The records list crashes from 1969 through May 2015 — when an Amtrak train derailed in Philadelphia, killing eight people — and do not include Monday’s wreck outside of Seattle, which experts say likely could have been prevented by the technology.

The board first recommending using “automatic train control” after two Penn Central commuter trains collided in Darien, Conn., on Aug. 20, 1969, killing four and injuring 43.

The GPS-based technology is designed to automatically slow or stop trains that are going too fast and can take over control of a train when an engineer is distracted or incapacitated.

“We have recommended PTC for decades,” Bella Dinh-Zarr, a member of the NTSB, said Tuesday. “Unfortunately the deadline was moved farther into the future, and every year that we wait to implement PTC to its fullest extent means that more people will be killed and injured.”

A 2008 Metrolink crash in California that killed 25 people pushed PTC to become a hot-button issue on Capitol Hill. Lawmakers mandated railroad companies install the GPS-based PTC technology by 2015, but rail agencies said they didn’t have enough time to install the expensive, complicated system.

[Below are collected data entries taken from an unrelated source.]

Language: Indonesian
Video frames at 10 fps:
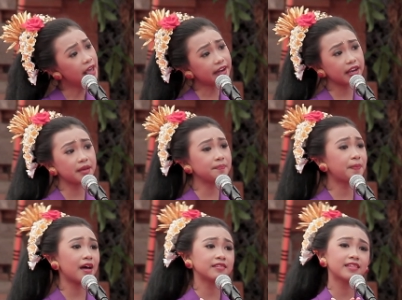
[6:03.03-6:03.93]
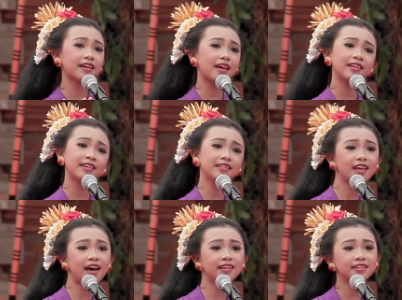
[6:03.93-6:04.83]
Ring pantaraning
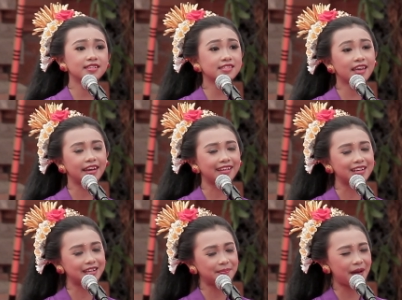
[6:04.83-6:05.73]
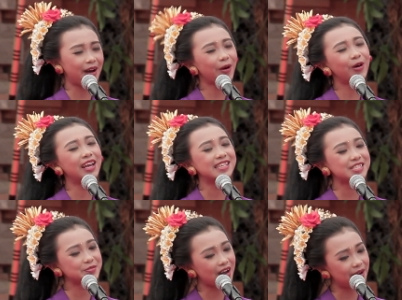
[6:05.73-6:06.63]
dana sanika kepah oleh
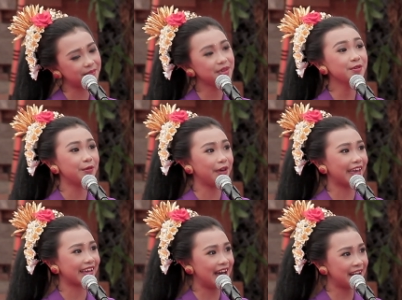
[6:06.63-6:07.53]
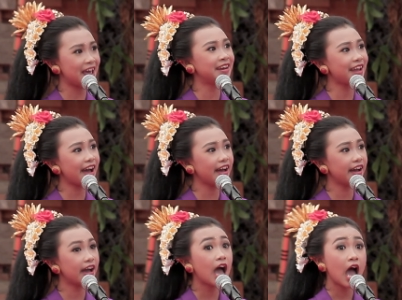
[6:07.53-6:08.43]
suami Wiwekananda.
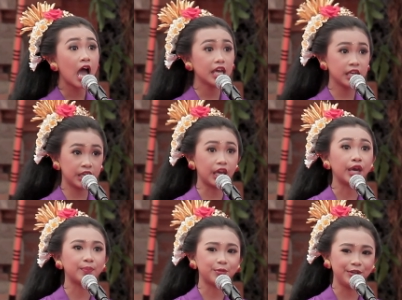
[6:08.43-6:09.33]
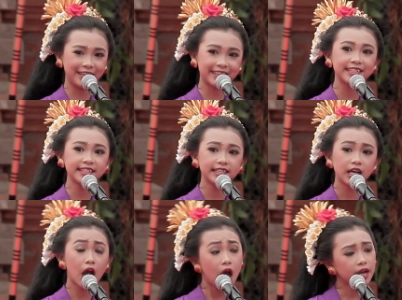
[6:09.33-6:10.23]
Inggih punika
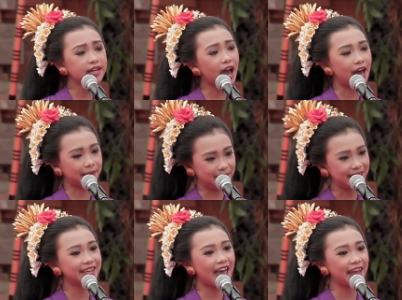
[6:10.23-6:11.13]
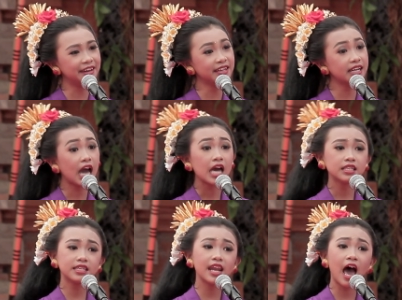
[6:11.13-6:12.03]
Dharma dana,
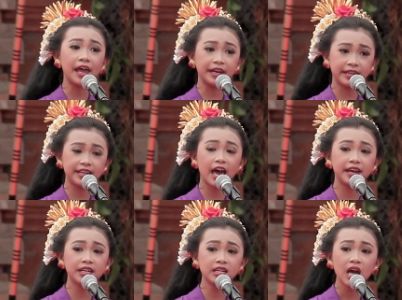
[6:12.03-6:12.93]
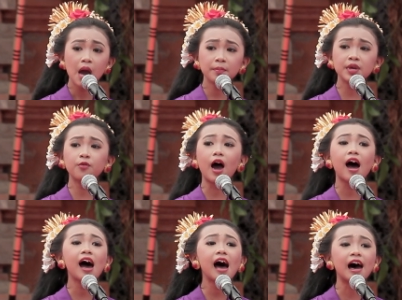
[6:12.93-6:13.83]
jenana dana,
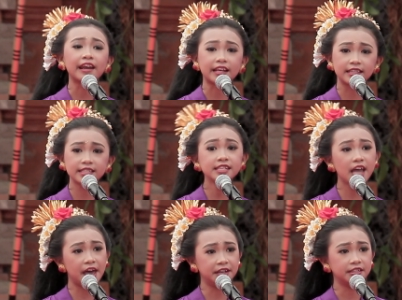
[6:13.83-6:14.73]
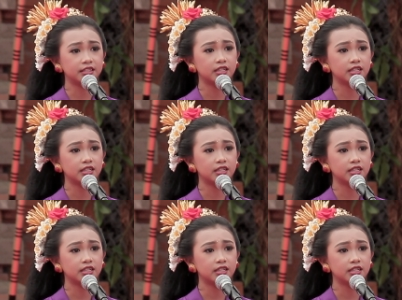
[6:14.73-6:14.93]
miwah arda dana.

Despite rebukes from the federal agency that regulates train travel, Congress extended the deadline until the end of 2018 and now, in some circumstances, railroads can apply for an extension until 2020.

Positive train control was installed on 24 percent of the nation’s passenger route miles and 45 percent of freight route miles as of Sept. 30, the date of the Federal Railroad Administration’s most recent quarterly update to its online tracker for the technology.

When Amtrak officially launched its new, faster route near Seattle without the technology Monday, it came at a deadly cost.

Experts say it is likely the technology would have prevented the derailment that killed three people. The train — speeding 50 mph over the limit — went off the rails, sending several cars flying off a bridge onto the highway below.

Work to install positive train control isn’t expected to be completed until next spring on the newly opened 15-mile span where the train derailed, according to Sound Transit, the public agency that owns the tracks.

Gov. Jay Inslee said Amtrak had committed to trying to ensuring the technology will be in place statewide before the Dec. 31, 2018 deadline. Amtrak also offered to pay all costs associated with deadly train derailment, as well as medical and other expenses of the victims, said Inslee, a Democrat. Late Wednesday Washington transportation officials said passenger service along the rail line where the Amtrak train derailed won’t resume service until the advanced safety systems are in place.